3. STL is a standard with historic stability.
4. STL containers use dynamic memory allocation and de-allocation internally.
5. STL containers are easy to use and richly featured.
6. STL containers use a common interface, so most containers may be traversed using common syntax (i.e. they are interchangeable)
7. STL containers are templates, so you can use them to store any data type.
8. STL containers are classes, so you can use inheritance to specialize them for your own needs.

Its probably because the professor wants the student to learn, instead of blindly using
a function.

Agreed, it is far better to learn proper techniques and algorithms than to learn to call some anonymous function someone else wrote.

@firstPerson & Fbody

I couldn't agree more.
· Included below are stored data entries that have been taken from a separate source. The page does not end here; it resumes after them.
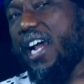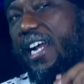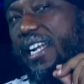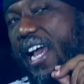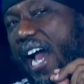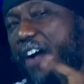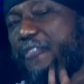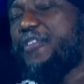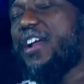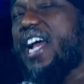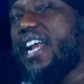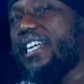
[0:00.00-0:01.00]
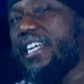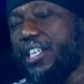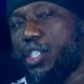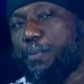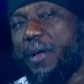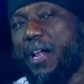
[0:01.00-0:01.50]
And the African
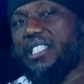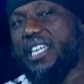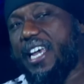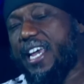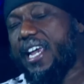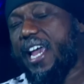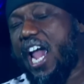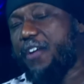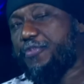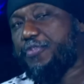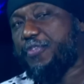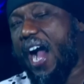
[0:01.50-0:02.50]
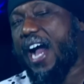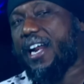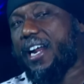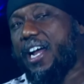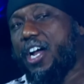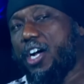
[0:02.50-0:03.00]
is spelled
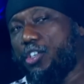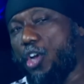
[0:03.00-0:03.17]
AFREEKAN.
However, I have known many professors ( teachers and colleagues ) that recommend against using the STL even outside/after the classroom. I think I has a lot to do with the stubbornness of C programmers to accept a new paradigm.

Usually, Computer Science programs progress something like:

Computer Science I - Introduction to Computer Science (required of engineers also)
Computer Science II - Language specific tools and basic algorithms
Data Structures - Study of data composition, iterative processing, and intermediate algorithms

I think it is quite unfortunate that in CS I professors put introductory students through the pain of managing arrays. I work with engineers and scientists that have their entire programming knowledge based upon one college class. Every time I see them declare a static array of structs 1000 items deep, I rue the day their professor told them to use this in CS I:

myStruct myArray[1000];
int    myArrayCounter = 0;

In my college, instead of using C++ as an introductory language, the college changed it to matlab because its better suited for engineers, and easier, and more useful for engineers that are not in CSE branch.

@firstPerson
That is a great idea for engineering students. I don't know if I'm convinced that it's appropriate for CS students ( because I friggen' hate matlab ).

I really think a dynamic programming language should be taught in CS I. This way, the basics of programming can be clearly taught without all the clutter of low-level maintenance to sour students to the art. Being a fan, I think Python would be a great language for anyone to cut their programming teeth on.